# Saved data entries
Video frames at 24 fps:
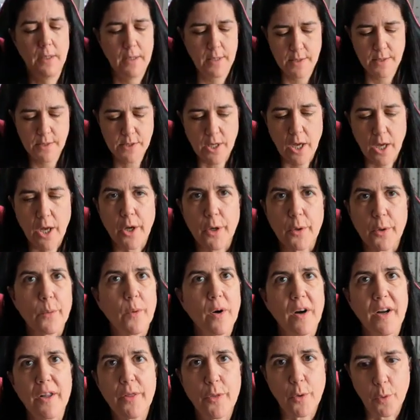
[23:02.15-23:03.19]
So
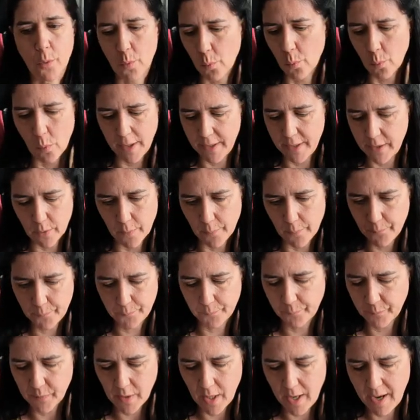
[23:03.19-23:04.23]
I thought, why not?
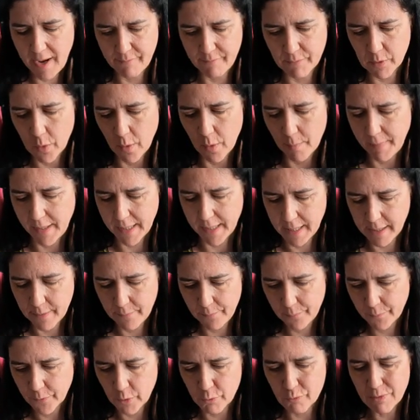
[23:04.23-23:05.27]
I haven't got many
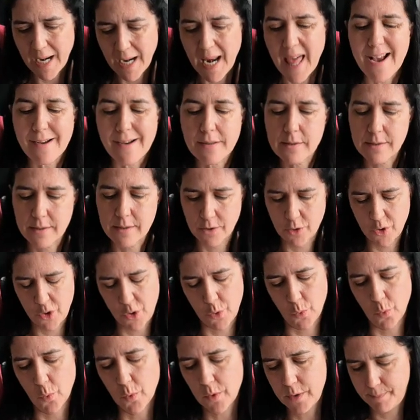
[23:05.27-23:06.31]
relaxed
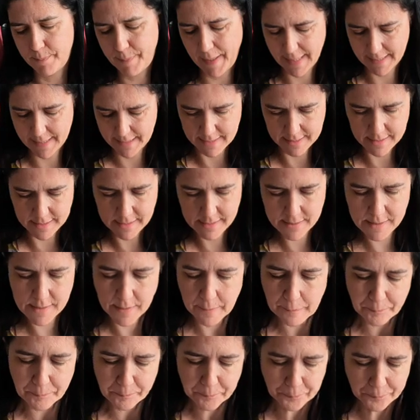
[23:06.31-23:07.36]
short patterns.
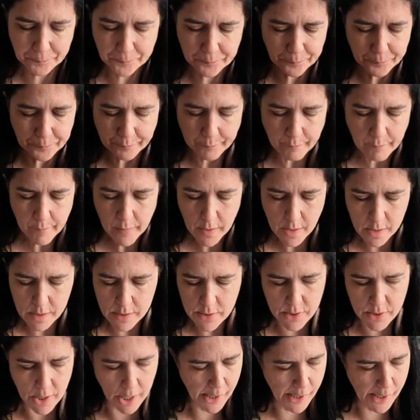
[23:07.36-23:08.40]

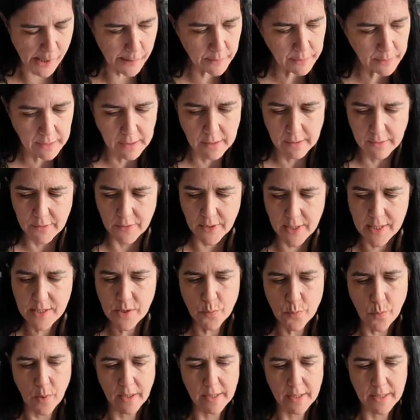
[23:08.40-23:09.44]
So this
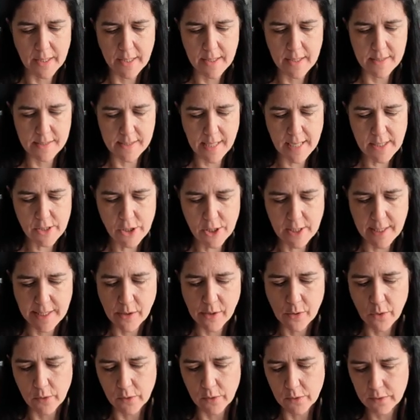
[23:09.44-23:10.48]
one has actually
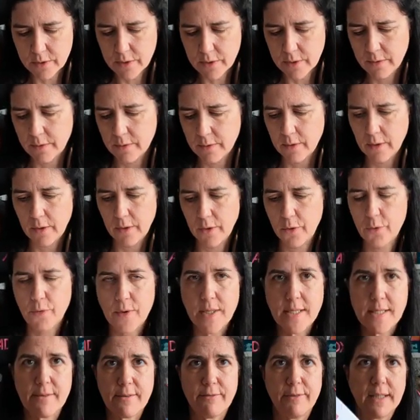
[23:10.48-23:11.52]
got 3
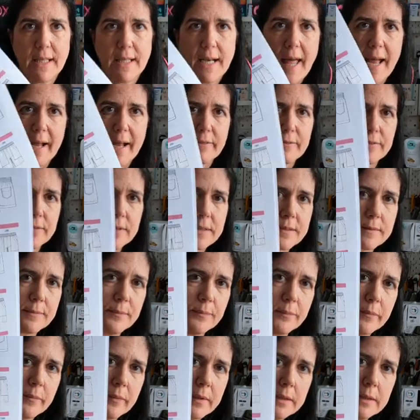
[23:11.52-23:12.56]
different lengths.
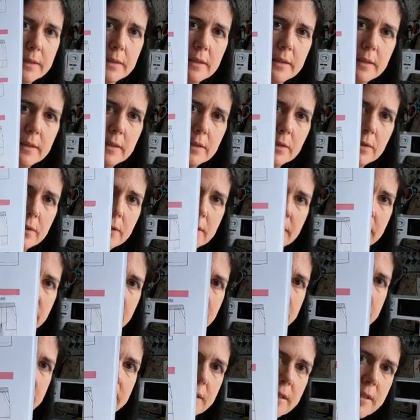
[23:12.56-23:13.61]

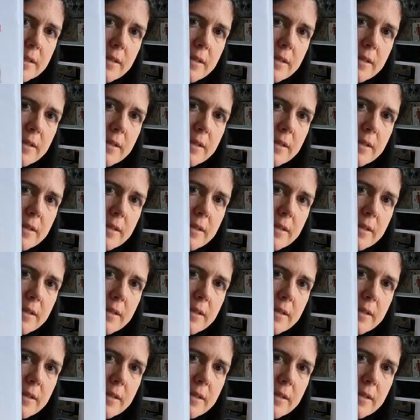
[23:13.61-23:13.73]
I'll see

--

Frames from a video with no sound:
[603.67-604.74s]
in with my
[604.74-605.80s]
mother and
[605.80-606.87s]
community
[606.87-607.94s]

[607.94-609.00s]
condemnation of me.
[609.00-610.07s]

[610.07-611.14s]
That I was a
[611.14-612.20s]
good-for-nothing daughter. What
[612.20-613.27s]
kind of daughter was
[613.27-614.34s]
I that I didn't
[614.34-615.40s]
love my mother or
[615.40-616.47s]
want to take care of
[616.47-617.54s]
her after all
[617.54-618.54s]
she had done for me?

...

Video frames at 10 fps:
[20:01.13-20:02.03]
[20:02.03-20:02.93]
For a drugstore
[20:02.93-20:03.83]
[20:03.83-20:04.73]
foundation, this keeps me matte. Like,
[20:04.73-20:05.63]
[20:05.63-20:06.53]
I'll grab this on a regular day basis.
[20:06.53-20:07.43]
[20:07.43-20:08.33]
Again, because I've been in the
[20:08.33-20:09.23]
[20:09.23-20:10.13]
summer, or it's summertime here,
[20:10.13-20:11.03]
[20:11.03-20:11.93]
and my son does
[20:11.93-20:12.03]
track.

# WORK ORDER
Could you write out, exactly as they stand, only the lines above that begin at the line with "[20:01.13-20:02.03]" and stop after the line with "[20:08.33-20:09.23]"?

# WRITTEN ANSWER
[20:01.13-20:02.03]
[20:02.03-20:02.93]
For a drugstore
[20:02.93-20:03.83]
[20:03.83-20:04.73]
foundation, this keeps me matte. Like,
[20:04.73-20:05.63]
[20:05.63-20:06.53]
I'll grab this on a regular day basis.
[20:06.53-20:07.43]
[20:07.43-20:08.33]
Again, because I've been in the
[20:08.33-20:09.23]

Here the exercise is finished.